Stored data entries:
■ ■ ■ ■
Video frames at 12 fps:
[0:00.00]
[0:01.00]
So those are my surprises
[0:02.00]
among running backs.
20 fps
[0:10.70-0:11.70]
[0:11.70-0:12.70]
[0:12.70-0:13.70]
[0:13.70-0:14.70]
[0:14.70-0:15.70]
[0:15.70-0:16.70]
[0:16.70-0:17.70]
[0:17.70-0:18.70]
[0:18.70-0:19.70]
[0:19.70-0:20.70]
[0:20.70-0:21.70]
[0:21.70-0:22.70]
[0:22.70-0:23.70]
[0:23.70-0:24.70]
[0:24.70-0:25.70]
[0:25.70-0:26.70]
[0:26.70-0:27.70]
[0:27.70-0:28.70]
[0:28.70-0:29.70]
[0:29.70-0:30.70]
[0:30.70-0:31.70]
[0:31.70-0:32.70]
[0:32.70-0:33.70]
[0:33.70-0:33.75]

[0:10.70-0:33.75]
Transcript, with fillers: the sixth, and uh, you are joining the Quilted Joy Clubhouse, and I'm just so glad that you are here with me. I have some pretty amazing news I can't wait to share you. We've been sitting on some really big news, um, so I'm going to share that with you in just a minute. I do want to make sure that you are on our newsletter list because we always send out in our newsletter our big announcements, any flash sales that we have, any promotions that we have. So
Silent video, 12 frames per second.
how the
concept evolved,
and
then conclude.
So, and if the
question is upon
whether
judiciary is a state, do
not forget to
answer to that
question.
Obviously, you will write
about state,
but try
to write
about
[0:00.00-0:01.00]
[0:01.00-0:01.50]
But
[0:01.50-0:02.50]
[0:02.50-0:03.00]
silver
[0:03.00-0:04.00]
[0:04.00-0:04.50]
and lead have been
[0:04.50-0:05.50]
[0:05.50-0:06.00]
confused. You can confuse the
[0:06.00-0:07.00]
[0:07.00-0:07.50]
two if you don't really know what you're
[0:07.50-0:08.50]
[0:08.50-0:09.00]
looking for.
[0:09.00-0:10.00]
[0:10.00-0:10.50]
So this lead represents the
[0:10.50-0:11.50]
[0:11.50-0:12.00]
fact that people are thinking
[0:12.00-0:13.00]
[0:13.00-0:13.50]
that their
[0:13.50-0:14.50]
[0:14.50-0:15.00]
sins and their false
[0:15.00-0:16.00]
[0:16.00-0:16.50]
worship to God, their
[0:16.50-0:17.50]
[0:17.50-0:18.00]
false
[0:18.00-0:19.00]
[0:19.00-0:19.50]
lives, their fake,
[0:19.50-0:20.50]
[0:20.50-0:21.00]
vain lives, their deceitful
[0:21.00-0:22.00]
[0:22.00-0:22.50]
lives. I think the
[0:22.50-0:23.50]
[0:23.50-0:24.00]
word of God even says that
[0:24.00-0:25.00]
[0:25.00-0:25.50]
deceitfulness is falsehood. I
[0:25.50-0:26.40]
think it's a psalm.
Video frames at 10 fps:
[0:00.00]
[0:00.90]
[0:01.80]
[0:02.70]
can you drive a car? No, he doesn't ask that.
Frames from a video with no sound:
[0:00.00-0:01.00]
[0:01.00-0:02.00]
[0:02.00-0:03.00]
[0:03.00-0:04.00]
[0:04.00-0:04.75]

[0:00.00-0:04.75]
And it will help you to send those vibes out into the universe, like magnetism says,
■ ■ ■ ■
Gather each line in the entries above where the string "with" is found.

Transcript, with fillers: the sixth, and uh, you are joining the Quilted Joy Clubhouse, and I'm just so glad that you are here with me. I have some pretty amazing news I can't wait to share you. We've been sitting on some really big news, um, so I'm going to share that with you in just a minute. I do want to make sure that you are on our newsletter list because we always send out in our newsletter our big announcements, any flash sales that we have, any promotions that we have. So
Frames from a video with no sound:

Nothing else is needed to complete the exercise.